John Gerard Ryan (1910–1989) was an American publisher, president of P.F. Collier & Son Corporation and of The Richards Company, Inc., a subsidiary of Grolier Incorporated. He was pivotal to the 1950s and 1960s expansion of the American encyclopedia business that placed reference libraries in millions of homes. He published and marketed Collier's Encyclopedia, The Harvard Classics, the New Book of Knowledge, the American Peoples Encyclopedia, and other reference works. Ryan helped middle and low income families afford in-home libraries by permitting customers to pay over time with small monthly payments.

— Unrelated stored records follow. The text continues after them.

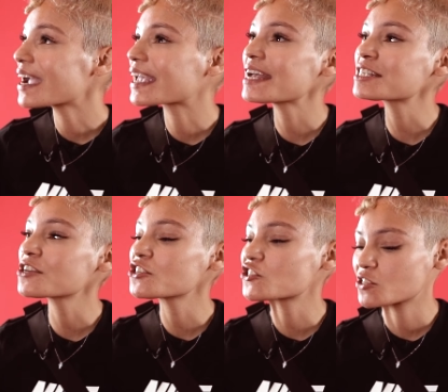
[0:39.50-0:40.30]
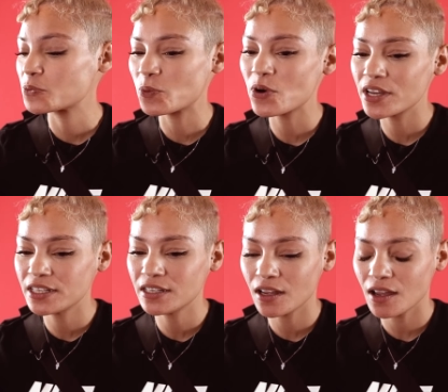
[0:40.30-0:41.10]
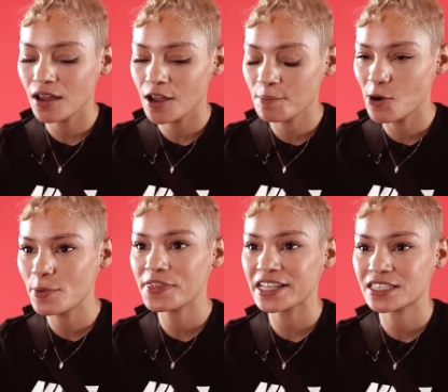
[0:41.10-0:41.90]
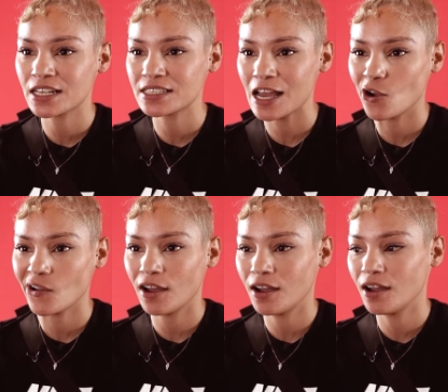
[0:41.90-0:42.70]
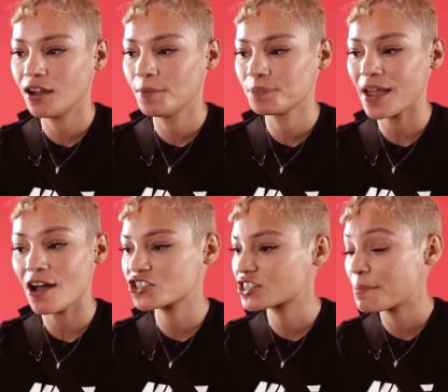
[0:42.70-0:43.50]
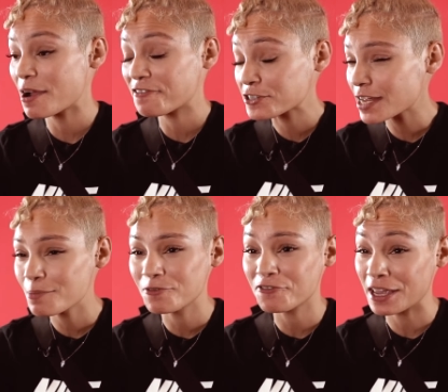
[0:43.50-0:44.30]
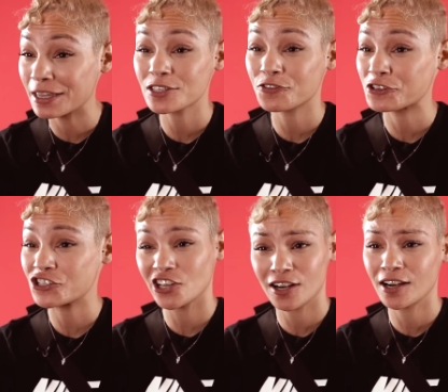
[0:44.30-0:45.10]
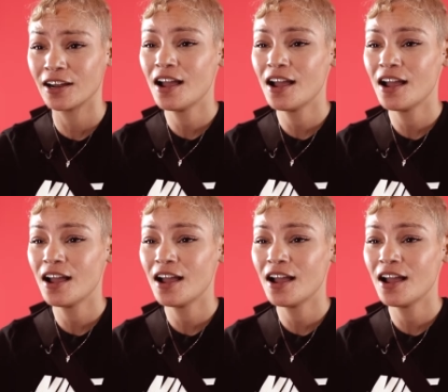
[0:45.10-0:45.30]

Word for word: I guess there's this one um, moment that sticks out. Um, I'll just say my first time in Vegas for sure.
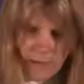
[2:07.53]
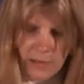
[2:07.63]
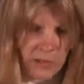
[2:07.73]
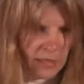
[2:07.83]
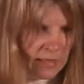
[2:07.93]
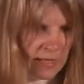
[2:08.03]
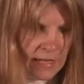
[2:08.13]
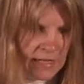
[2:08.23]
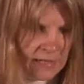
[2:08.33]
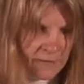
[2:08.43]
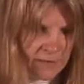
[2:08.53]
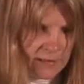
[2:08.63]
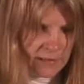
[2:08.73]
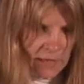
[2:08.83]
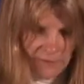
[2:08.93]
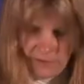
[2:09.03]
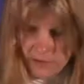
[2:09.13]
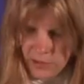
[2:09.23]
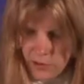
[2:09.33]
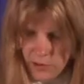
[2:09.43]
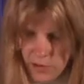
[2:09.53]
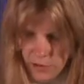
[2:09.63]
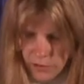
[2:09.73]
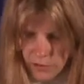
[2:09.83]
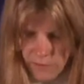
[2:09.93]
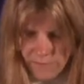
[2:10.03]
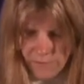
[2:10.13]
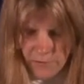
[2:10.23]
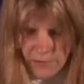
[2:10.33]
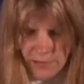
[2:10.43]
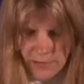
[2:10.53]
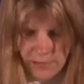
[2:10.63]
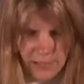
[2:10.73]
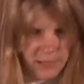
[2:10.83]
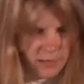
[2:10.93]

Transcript: And you can get any of this stuff at your local florist.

Ryan's profitable leadership of P.F. Collier & Son supplied the cash flow that kept its parent company, The Crowell-Collier Publishing Company (later renamed Macmillan, Inc), solvent in the 1950s as it closed its money-losing magazines, including Collier's, and grew into one of the world's largest book publishers. At P.F. Collier & Son, he employed the conservative intellectual William Terry Couch as editor of Collier’s Encyclopedia and instructed Couch to begin compilation of what became Collier’s Encyclopedia’s 24-volume 1962 edition. At Grolier, publishers of Encyclopedia Americana, he built The Richards Company, Inc., into Grolier's highest sales volume book division. Ryan also pioneered the sale of American encyclopedias in overseas markets.

== Personal life ==
John Gerard Ryan was born July 11, 1910, in South Boston, Massachusetts. He was the eldest son of Michael Ryan of Gortnacrusha, Ballinspittle, County Cork, Ireland and Julia McCarthy Ryan of Grange More, Timoleague, also in County Cork.  He was educated in Boston’s public schools. In 1937, he married Veronica Conlon, of Brooklyn, New York.  They had six children. A former resident of Teaneck, New Jersey, Ryan died in 1989 at his home in Tenafly, New Jersey.